Castleman thinks the solution might lie with noble-gas-like Al13
cluster-ions, which do not react with oxygen. His plan is to combine them
with some kind of combustible organic molecule and mix the resulting
compound with the fuel. "It would be totally stable," he says, "until a
flame kicks out the extra electron." At that moment, the cluster's disguise
would fall away, returning it to its reactive neutral form.
The idea "is just getting started", Castleman says, and he cautions that
he doesn't know yet if it will work. But it is looking promising enough to
have attracted the US air force, which is funding him to do further
research.
Applications like these are not the main point, however, at least as far
as chemists are concerned. For them, superatoms could provide a means to
change something they had previously accepted as given: the chemical
properties of the elements. Now they are on the verge of being able to
control and alter the way the elements react. It is a kind of alchemy, but
it has no need of magic. All you have to do is count the right number of
atoms.
From issue 2495 of New Scientist magazine, 16 April 2005, page 30
Size does matter
For nearly two centuries, researchers have known that when matter is
divided into very small lumps it behaves in new and sometimes surprising ways.

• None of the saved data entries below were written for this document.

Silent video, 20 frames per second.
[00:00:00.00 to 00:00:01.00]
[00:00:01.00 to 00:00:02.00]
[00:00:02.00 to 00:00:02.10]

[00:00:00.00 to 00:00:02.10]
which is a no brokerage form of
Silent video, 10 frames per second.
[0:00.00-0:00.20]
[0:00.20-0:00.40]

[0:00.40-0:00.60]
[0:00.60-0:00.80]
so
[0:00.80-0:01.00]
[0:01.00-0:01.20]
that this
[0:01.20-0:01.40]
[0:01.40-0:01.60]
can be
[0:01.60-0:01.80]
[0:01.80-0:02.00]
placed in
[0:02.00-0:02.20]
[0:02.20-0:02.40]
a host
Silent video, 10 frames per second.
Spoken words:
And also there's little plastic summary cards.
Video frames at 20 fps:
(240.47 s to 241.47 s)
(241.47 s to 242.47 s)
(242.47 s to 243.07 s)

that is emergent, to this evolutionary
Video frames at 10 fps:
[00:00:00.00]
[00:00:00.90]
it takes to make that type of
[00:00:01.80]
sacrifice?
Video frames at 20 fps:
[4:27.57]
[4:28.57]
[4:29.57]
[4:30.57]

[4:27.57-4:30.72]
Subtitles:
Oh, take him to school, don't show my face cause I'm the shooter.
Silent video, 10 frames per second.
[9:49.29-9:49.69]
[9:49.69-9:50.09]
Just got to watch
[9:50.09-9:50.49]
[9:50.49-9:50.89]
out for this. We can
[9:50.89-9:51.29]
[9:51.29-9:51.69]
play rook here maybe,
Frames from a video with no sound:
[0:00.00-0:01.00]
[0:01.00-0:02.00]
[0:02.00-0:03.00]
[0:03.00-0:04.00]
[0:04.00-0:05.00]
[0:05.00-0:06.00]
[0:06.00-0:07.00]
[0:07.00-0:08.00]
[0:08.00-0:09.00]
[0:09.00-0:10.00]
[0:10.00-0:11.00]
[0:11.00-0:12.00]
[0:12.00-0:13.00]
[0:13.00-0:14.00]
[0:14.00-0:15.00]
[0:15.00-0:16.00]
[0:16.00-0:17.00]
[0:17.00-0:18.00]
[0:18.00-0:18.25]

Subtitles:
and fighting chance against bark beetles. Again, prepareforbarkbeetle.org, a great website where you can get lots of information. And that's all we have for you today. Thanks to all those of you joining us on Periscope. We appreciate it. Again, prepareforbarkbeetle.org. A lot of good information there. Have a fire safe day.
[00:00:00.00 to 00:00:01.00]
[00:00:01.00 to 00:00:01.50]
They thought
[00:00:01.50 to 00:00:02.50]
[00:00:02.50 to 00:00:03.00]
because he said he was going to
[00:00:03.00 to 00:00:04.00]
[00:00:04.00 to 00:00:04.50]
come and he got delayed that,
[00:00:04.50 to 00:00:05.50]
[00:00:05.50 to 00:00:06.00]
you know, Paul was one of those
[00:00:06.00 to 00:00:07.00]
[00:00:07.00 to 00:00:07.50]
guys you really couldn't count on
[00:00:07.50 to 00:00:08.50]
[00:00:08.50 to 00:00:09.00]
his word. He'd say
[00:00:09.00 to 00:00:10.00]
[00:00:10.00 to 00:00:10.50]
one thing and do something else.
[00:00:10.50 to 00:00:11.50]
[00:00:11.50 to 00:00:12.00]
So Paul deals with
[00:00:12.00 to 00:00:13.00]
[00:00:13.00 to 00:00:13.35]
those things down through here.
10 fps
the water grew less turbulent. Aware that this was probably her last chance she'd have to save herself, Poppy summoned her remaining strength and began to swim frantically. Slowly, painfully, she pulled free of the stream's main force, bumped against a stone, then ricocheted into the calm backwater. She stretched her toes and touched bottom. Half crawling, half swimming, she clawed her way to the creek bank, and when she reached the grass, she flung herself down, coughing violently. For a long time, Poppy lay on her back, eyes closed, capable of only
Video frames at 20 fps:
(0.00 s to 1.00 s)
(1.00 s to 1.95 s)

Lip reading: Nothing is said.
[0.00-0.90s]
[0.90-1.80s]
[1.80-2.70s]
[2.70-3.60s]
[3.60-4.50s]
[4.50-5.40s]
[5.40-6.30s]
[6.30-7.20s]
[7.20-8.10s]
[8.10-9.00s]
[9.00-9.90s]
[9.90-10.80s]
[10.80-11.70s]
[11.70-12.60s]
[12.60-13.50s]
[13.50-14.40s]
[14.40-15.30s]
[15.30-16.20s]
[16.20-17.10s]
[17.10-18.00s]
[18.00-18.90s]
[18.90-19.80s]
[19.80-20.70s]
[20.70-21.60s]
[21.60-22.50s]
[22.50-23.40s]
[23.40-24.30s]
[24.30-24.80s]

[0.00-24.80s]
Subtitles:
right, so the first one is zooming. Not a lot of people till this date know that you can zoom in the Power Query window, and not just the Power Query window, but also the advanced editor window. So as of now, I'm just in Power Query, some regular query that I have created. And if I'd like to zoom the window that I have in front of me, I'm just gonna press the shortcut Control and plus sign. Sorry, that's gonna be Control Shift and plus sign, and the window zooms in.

One of the most recent examples is seen in the change in the colour of light
produced by some fluorescent materials if they are diced into nanoscale
specks.
When the semiconductor cadmium selenide is illuminated with white light, it
normally fluoresces in the infrared part of the spectrum. But prepare it in
the form of grains just a few tens of nanometres wide, and the wavelength of
the light it emits becomes shorter, putting it into the red or yellow part of
the visible range.
The light is emitted when electrons in the semiconductor jump between
quantised energy levels. Confining the electrons within nanoscale particles
changes the energy levels, making the gap between them larger. As a result,
the photons of fluorescent light have more energy, which in turn means that
their wavelength is shorter. This effect allows the colour of the light
emitted by the nanoparticles to be tuned simply by changing their size. The
particles are already being used as glowing tags for labelling cells and could
be turned into tiny light sources for optical communications.